Great Marlow, Bucks.
M.L.B.
ABSTRACT STUDIES
(For the Mirror.)
Demosthenes to be the more removed from noise, and less subject to distraction, caused a small chamber to be made under ground, in which he shut himself up sometimes for whole months, shaving half his head and only half his face, that he might not be in a condition to go abroad. It was there, by the light of a small lamp, he composed his admirable Orations, which were said by those who envied him, to smell of the oil, to imply that they were too elaborate. He rose very early, and used to say, that he was sorry when any workman was at his business before him. He copied Thucydides' history eight times with his own hand, in order to render the style of that great man familiar to him.
Adrian Turnebus, a French critic, was so indefatigable in his study, that it was said of him, as it was of Budaeus, that he spent some hours in study even on the day he was married.
Frederick Morel had so strong an attachment to study, that when he was informed of his wife's being at the point of death, he would not lay down his pen, till he had finished what he was upon, and when she was dead, as she was before they could prevail on him to stir, he was only heard to reply coldly, "I am very sorry, she was a good woman."
Sir Isaac Newton, when he had any mathematical problems or solutions in his mind, would never quit the subject on any account; dinner was often known to be three hours ready for him before he could be brought to table. His man often said, when he was getting up in the morning, and began to dress, he would, with one leg in his breeches, sit down again on the bed, and remain there for hours before he got his clothes on.

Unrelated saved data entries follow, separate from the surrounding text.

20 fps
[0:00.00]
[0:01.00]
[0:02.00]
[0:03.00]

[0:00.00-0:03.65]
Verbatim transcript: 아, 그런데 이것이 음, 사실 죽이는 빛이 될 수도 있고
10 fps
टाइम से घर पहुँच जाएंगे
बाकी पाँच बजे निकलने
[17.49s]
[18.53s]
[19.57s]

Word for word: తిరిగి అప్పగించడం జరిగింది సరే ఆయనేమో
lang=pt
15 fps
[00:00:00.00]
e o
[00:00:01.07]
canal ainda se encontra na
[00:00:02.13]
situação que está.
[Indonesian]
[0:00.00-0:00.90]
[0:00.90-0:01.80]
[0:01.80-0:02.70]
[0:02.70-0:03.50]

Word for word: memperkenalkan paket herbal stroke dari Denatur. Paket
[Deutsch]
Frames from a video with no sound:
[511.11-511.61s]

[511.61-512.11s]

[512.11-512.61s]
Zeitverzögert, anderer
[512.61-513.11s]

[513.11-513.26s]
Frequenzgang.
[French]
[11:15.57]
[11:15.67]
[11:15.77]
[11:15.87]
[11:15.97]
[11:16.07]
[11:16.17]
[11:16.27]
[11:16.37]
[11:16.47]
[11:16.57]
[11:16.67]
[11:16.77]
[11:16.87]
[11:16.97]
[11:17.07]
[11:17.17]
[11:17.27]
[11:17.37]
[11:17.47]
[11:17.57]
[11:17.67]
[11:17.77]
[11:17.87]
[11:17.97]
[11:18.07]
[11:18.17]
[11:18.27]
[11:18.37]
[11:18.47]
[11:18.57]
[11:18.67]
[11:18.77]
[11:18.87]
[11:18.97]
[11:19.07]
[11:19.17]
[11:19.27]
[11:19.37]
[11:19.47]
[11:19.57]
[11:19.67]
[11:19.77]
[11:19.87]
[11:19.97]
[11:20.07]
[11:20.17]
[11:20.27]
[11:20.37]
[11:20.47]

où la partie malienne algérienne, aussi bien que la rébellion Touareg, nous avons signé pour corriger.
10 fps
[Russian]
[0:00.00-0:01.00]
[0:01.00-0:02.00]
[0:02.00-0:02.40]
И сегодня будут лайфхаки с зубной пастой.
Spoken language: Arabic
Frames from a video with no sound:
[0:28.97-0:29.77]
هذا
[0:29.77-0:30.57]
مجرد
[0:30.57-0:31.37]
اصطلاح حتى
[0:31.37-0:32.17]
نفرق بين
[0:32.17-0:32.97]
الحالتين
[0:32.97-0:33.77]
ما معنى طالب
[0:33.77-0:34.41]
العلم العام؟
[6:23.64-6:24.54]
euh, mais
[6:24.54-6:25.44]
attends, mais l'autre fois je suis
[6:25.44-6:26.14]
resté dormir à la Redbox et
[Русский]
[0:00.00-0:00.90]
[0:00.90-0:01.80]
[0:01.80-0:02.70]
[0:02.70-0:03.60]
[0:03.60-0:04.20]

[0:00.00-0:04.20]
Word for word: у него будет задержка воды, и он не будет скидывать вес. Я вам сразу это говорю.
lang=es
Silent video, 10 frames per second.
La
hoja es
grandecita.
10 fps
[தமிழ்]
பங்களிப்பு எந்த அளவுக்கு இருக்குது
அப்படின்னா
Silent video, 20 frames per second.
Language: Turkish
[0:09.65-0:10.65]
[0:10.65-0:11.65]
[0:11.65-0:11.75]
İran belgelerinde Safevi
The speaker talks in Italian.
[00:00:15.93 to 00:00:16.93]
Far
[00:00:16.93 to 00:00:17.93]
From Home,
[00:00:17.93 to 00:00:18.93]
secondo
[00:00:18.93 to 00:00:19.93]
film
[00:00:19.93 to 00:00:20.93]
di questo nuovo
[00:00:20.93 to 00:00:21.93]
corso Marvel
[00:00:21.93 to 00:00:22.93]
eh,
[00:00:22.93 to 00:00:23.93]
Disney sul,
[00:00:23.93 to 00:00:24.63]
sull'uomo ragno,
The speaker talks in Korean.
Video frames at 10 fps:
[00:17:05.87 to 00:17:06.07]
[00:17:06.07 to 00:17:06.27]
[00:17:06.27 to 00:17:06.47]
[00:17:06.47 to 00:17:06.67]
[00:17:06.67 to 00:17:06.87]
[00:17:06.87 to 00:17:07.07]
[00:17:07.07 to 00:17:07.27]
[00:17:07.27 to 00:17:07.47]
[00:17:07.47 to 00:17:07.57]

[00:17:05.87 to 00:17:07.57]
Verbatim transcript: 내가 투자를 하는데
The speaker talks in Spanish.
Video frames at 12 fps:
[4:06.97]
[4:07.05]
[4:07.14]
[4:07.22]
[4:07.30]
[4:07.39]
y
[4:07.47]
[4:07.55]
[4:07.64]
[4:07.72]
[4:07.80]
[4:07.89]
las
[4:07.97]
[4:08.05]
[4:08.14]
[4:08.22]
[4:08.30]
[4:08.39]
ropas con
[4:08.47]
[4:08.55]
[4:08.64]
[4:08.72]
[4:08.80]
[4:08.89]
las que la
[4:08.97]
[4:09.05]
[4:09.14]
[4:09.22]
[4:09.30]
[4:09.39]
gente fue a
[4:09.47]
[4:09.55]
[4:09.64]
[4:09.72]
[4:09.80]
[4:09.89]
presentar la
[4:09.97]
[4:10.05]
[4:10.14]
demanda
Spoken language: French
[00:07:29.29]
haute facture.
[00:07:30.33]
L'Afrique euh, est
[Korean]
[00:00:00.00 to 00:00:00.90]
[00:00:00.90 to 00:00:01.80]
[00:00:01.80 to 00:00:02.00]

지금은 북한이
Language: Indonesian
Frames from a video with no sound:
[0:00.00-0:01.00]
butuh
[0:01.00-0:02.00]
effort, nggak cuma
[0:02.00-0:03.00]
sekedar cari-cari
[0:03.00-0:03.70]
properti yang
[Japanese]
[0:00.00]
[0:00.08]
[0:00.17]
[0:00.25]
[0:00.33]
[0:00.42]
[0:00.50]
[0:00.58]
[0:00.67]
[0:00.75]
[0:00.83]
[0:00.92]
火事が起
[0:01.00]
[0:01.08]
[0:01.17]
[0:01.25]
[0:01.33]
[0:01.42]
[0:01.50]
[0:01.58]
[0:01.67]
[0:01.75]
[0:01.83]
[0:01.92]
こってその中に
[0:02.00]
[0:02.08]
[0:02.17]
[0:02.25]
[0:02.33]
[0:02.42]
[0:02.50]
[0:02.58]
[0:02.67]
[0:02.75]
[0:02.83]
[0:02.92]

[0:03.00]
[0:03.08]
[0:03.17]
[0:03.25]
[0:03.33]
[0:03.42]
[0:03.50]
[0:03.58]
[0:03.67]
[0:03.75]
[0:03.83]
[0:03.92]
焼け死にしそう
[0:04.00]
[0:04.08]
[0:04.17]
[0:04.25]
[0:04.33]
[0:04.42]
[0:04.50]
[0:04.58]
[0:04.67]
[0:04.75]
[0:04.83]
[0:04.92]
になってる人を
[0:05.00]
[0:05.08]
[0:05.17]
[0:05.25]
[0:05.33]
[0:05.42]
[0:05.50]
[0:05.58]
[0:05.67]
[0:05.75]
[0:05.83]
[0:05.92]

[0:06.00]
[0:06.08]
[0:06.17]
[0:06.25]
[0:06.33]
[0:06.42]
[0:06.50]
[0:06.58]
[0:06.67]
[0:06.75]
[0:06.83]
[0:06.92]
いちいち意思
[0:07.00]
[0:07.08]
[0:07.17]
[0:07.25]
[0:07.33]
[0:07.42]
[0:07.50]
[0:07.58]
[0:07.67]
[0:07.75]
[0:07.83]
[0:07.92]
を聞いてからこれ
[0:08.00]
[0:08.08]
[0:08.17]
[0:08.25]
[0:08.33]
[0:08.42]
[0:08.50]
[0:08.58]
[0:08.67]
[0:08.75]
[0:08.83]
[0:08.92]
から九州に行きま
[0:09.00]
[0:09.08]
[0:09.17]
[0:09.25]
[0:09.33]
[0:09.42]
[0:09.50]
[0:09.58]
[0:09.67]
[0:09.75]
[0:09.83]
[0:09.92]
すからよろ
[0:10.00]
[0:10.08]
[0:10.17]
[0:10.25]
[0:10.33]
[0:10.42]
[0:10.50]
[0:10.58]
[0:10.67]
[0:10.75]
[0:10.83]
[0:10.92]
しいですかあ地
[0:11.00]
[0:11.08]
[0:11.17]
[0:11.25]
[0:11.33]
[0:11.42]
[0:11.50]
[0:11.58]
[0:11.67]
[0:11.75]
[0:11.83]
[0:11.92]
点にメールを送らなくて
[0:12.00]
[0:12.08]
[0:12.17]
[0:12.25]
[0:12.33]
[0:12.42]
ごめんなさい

Mr. Abraham Sharp, the astronomer, through his love of study, was very irregular as to his meals, which he frequently took in the following manner: a little square hole, something like a window, made a communication between the room where he usually studied, and another chamber in the house, where a servant could enter, and before this hole he had contrived a sliding board, the servant always placing his victuals in the hole, without speaking a word or making the least noise, and when he had leisure he visited it to see what it contained, and to satisfy his hunger or thirst. But it often happened that the breakfast, the dinner, and the supper remained untouched by him, so deeply was he engaged in his calculations and solemn musings. At one time after his provisions had been neglected for a long season, his family became uneasy, and resolved to break in upon his retirement; he complained, but with great mildness, that they had disconcerted his thoughts in a chain of calculations which had cost him intense application for three days successively. On an old oak table, where for a long course of years he used to write, cavities might easily be perceived, worn by the perpetual rubbing of his arms and elbows.8
SWAINE.
8
Mr. Colton used to say that he wrote his treasurable, "Lacon: or, many things in a few words," upon a small, rickety deal table. We perceive from Galignani's Messenger, that Mr. Colton put an end to his existence, a few days since, at Fontainbleau, it is stated in consequence of the dread of a surgical operation which it had become necessary that he should undergo.